Task requirements →
In the data below, the copy begins at the line containing "[00:00:01.40]" and runs through the last line; repeat those lines exactly, minus the pictures.

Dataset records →
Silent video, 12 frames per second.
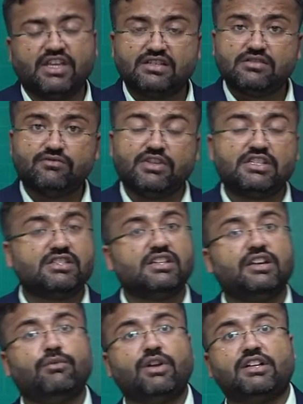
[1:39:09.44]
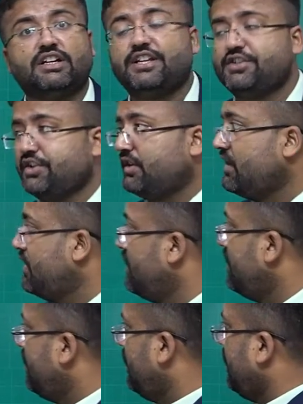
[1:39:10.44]
Yes, we just need one condition.
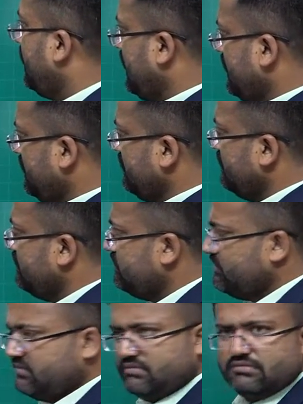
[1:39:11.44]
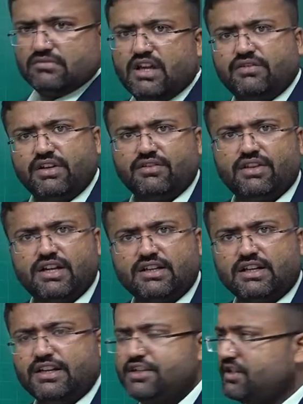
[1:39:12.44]
And are we given that
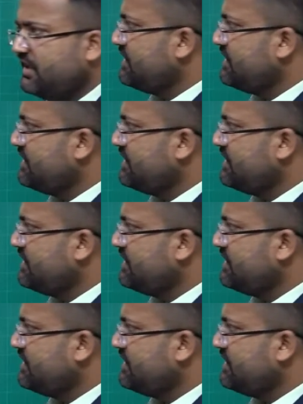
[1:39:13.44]
condition?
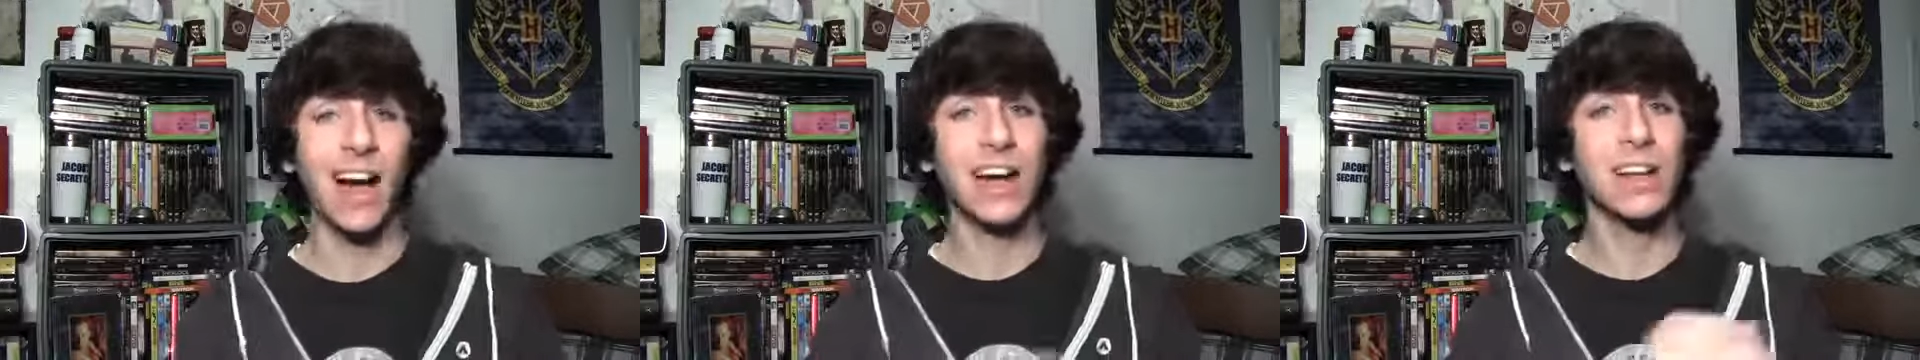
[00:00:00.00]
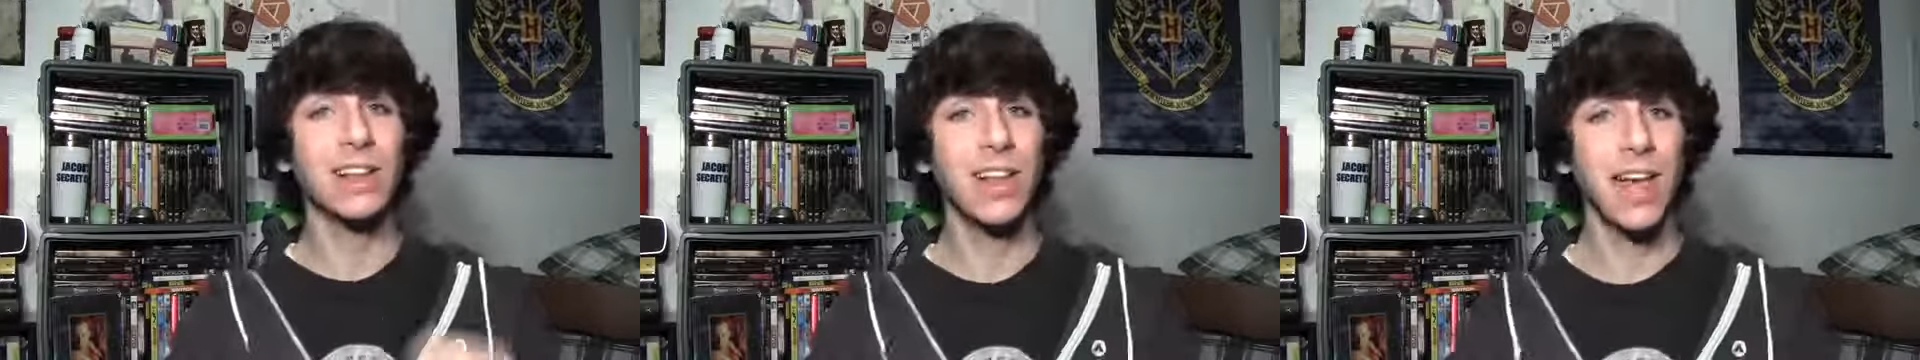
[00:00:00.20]

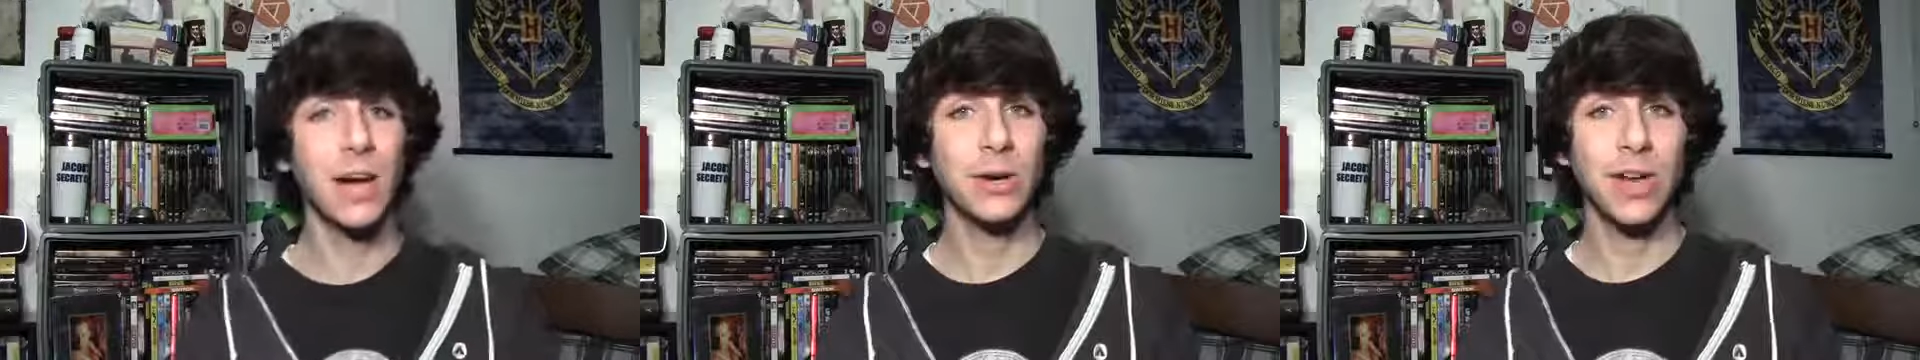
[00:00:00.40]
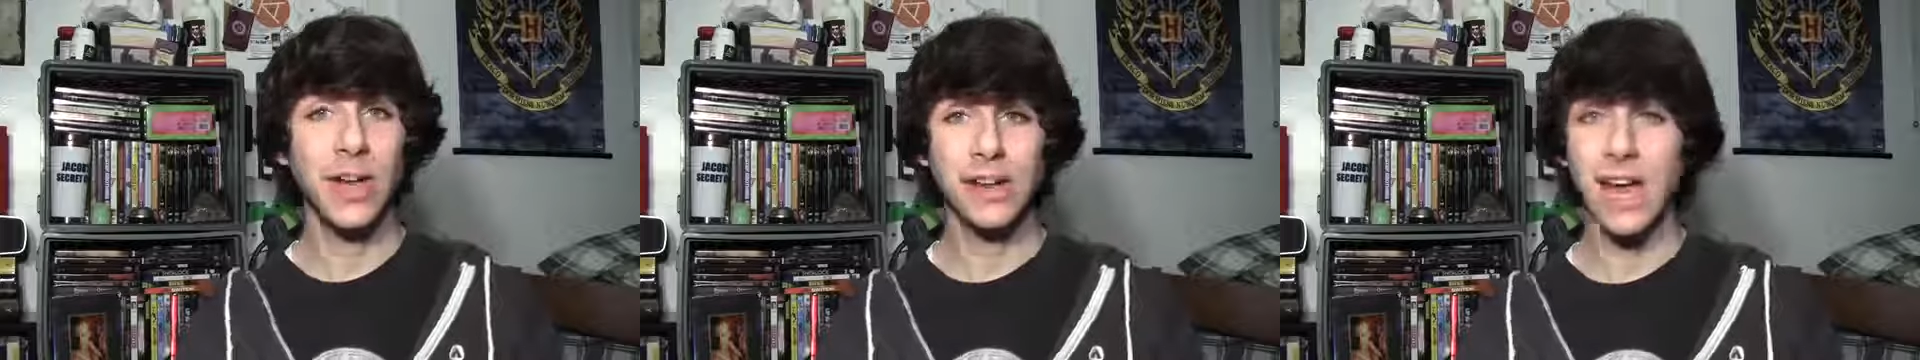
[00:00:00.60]

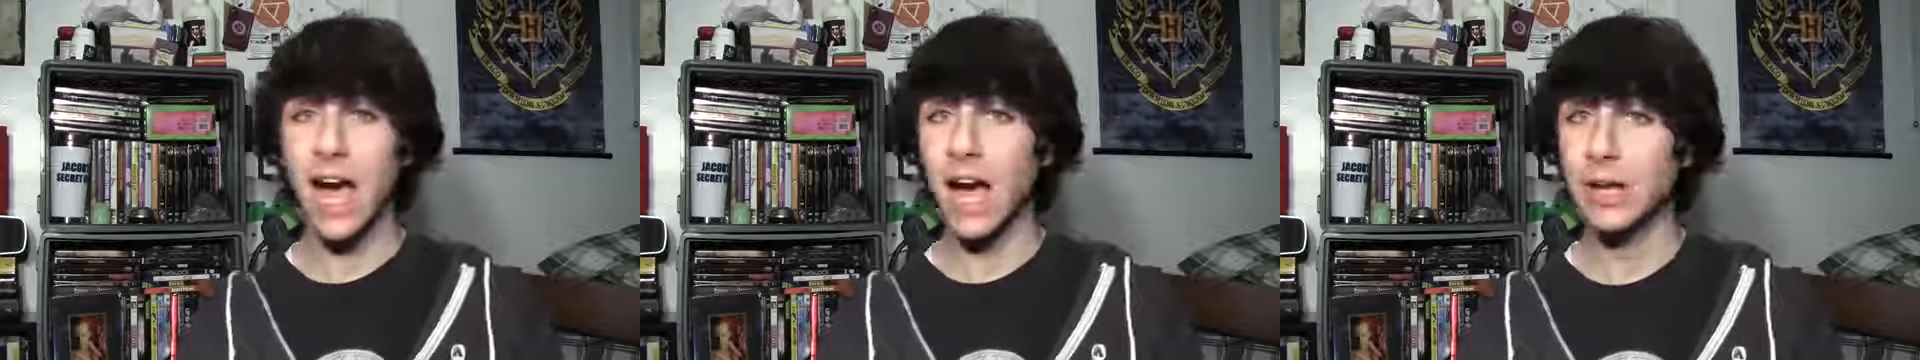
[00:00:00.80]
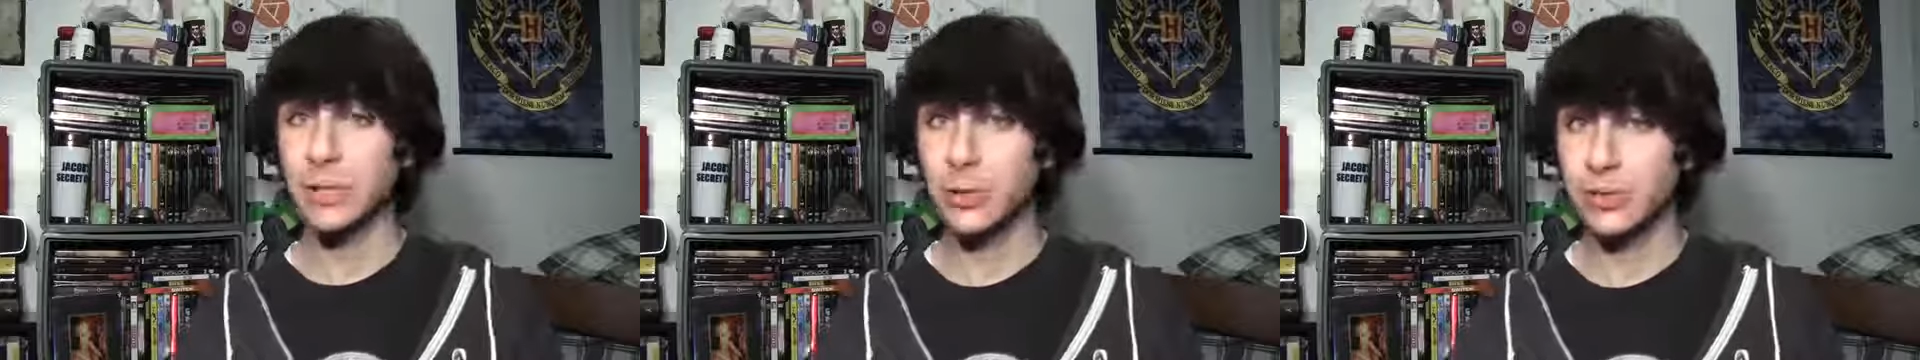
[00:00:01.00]
iCloud and
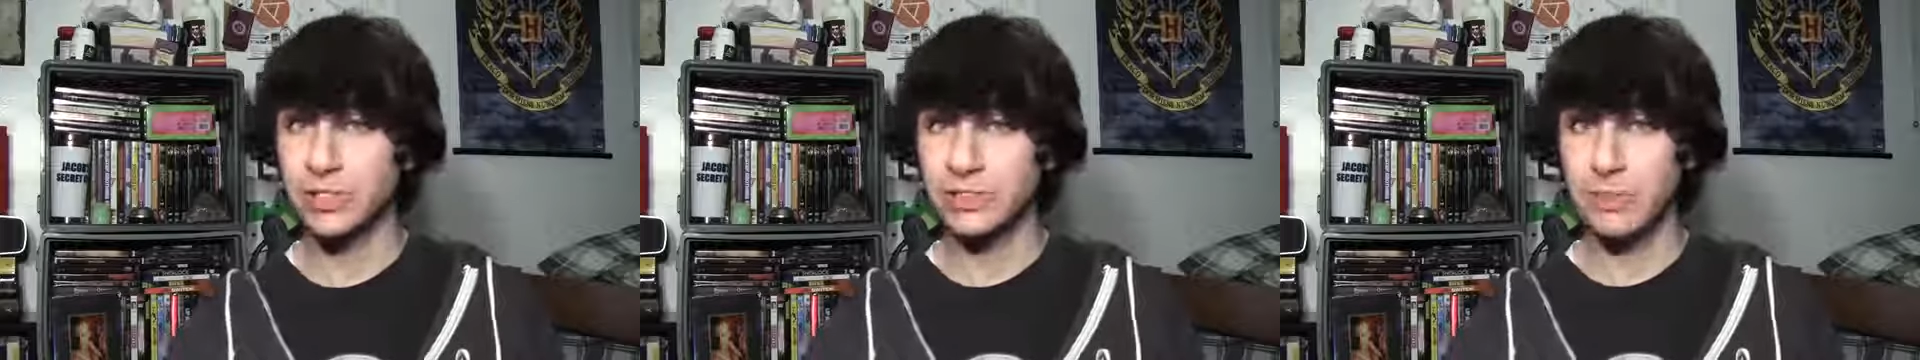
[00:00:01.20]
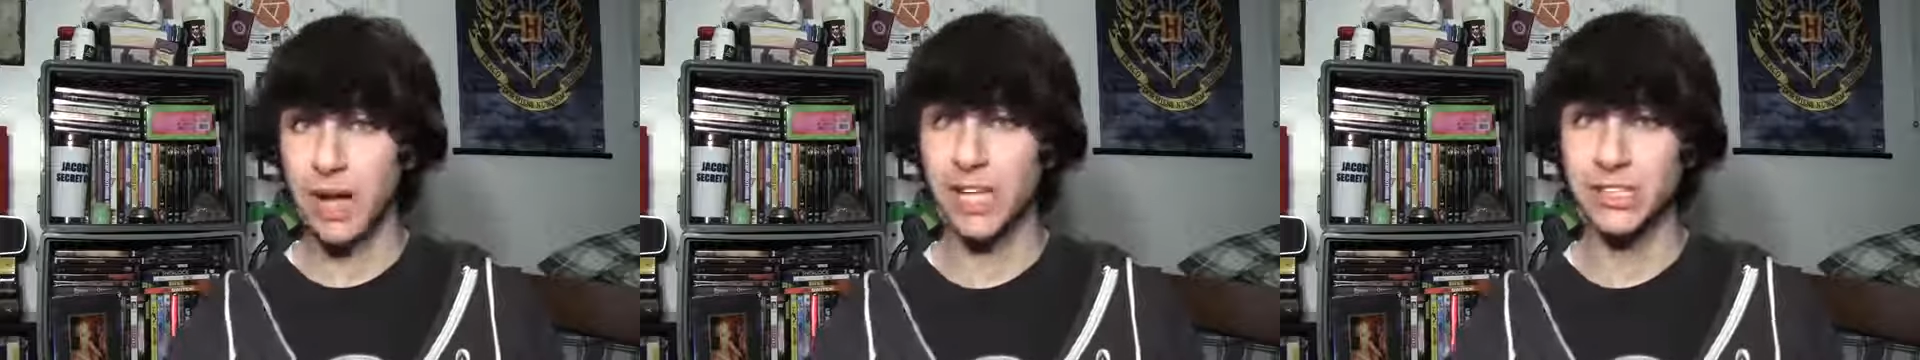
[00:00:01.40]

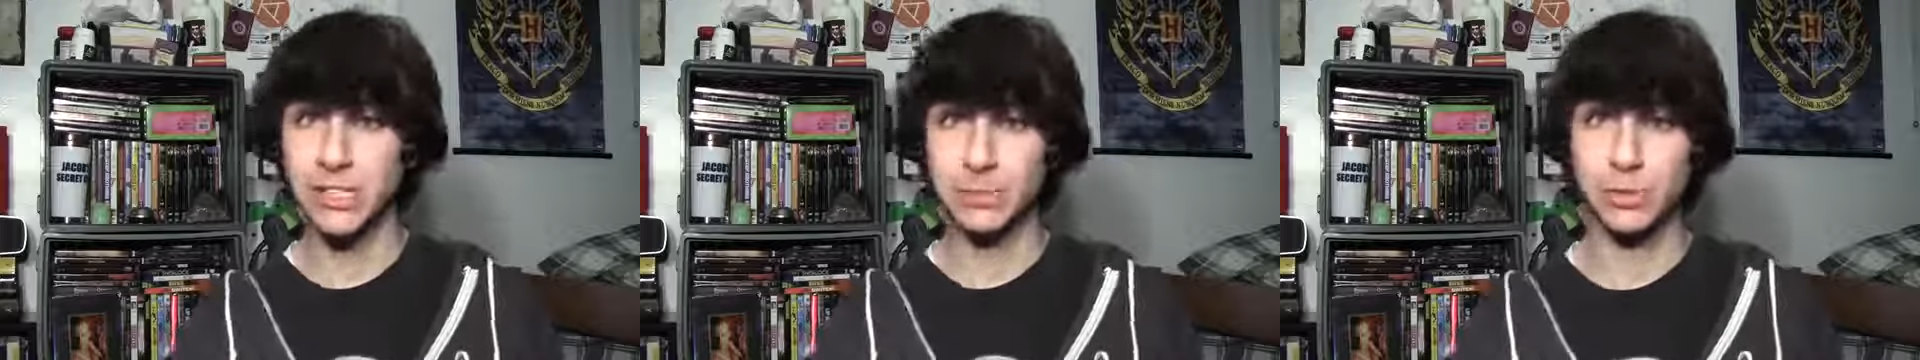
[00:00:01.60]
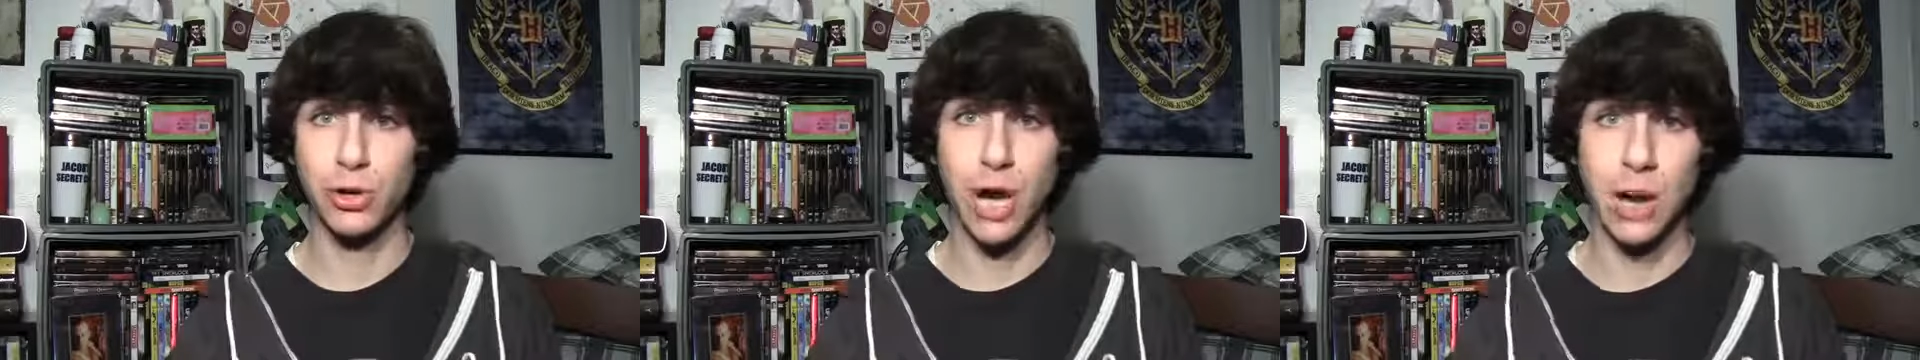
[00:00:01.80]
iTunes Match
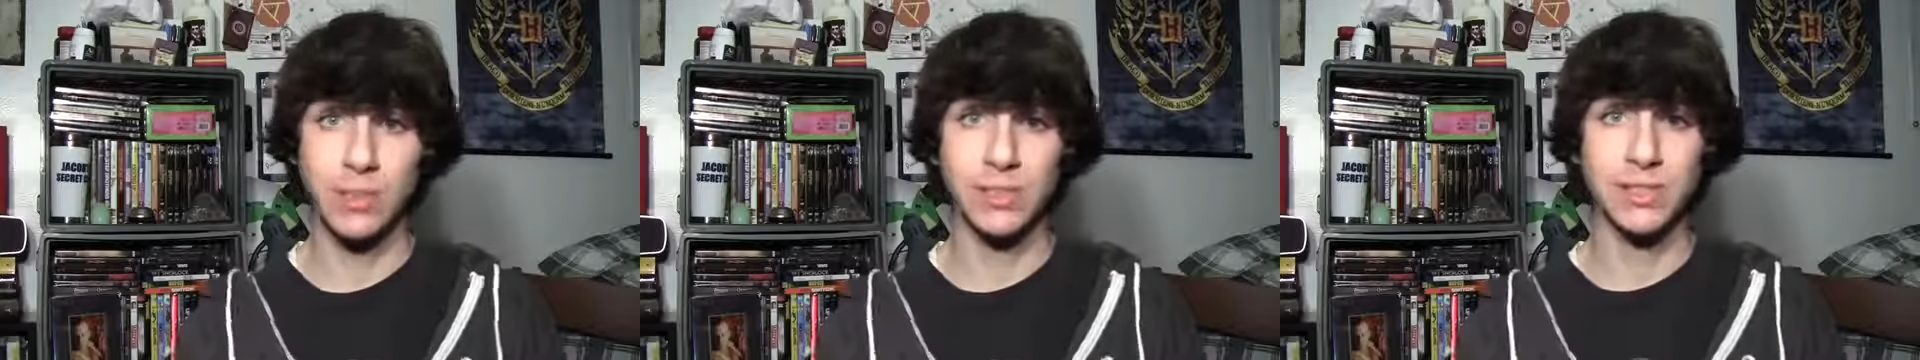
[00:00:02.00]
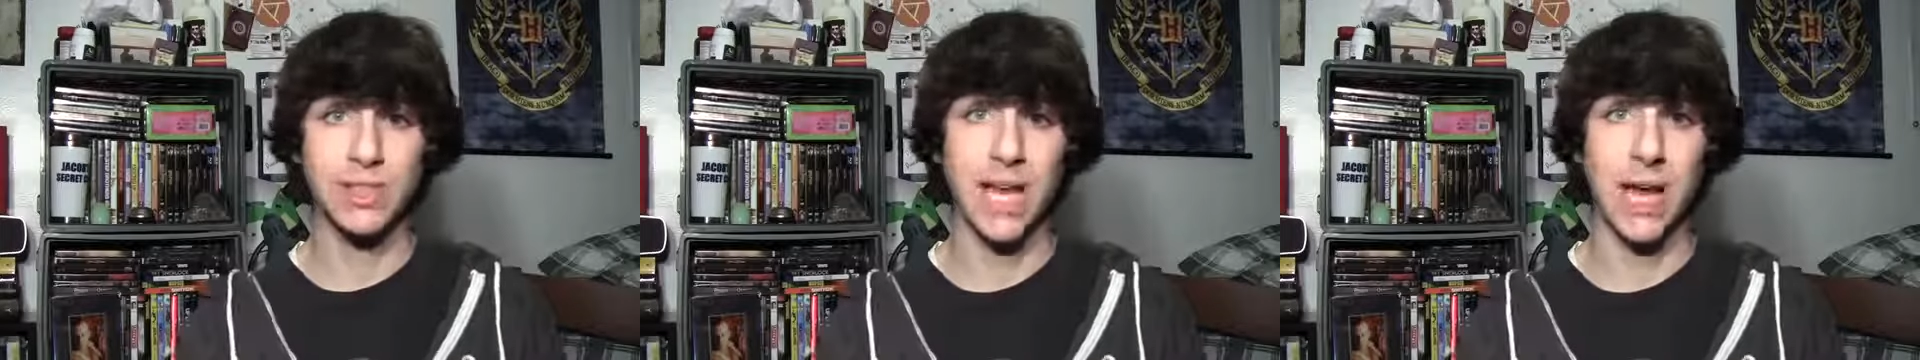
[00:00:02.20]
subscribers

Solution for this task →
[00:00:01.40]

[00:00:01.60]
[00:00:01.80]
iTunes Match
[00:00:02.00]
[00:00:02.20]
subscribers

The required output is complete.